#### WHAT YOU SHOULD DO:
From the line containing "[00:00:02.00 to 00:00:03.00]" to the last line of the records below, transcribe everything exactly, pictures excluded.

#### INFORMATION SUPPLIED:
——

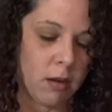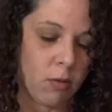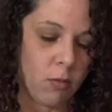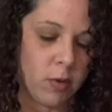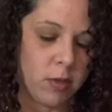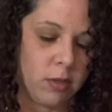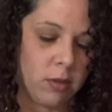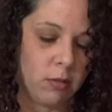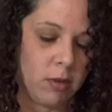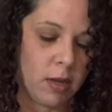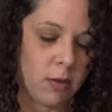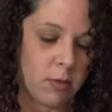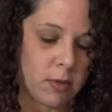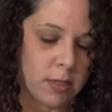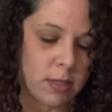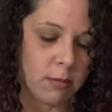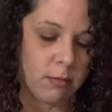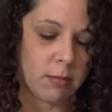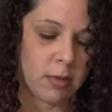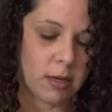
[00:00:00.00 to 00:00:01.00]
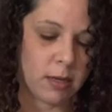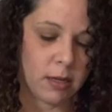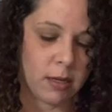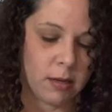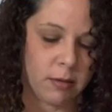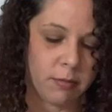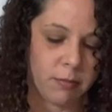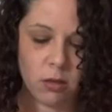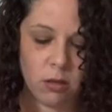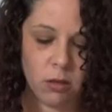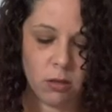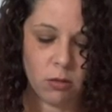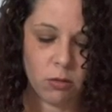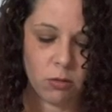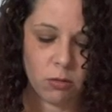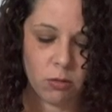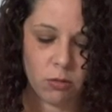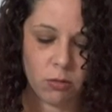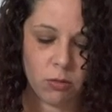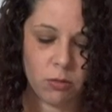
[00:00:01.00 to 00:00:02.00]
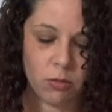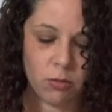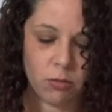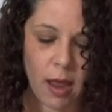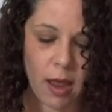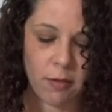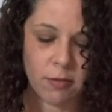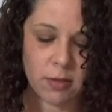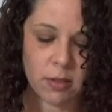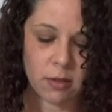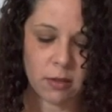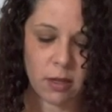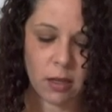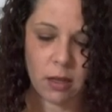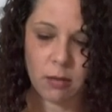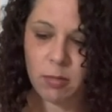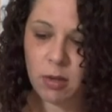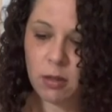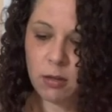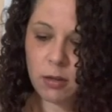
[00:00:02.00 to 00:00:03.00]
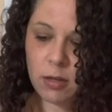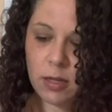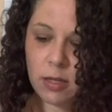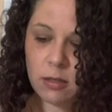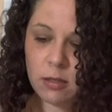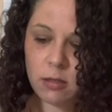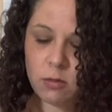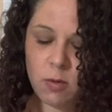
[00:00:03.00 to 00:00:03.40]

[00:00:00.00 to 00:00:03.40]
when you get with somebody, you have to think about their kids as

——

#### RESULT:
[00:00:02.00 to 00:00:03.00]
[00:00:03.00 to 00:00:03.40]

[00:00:00.00 to 00:00:03.40]
when you get with somebody, you have to think about their kids as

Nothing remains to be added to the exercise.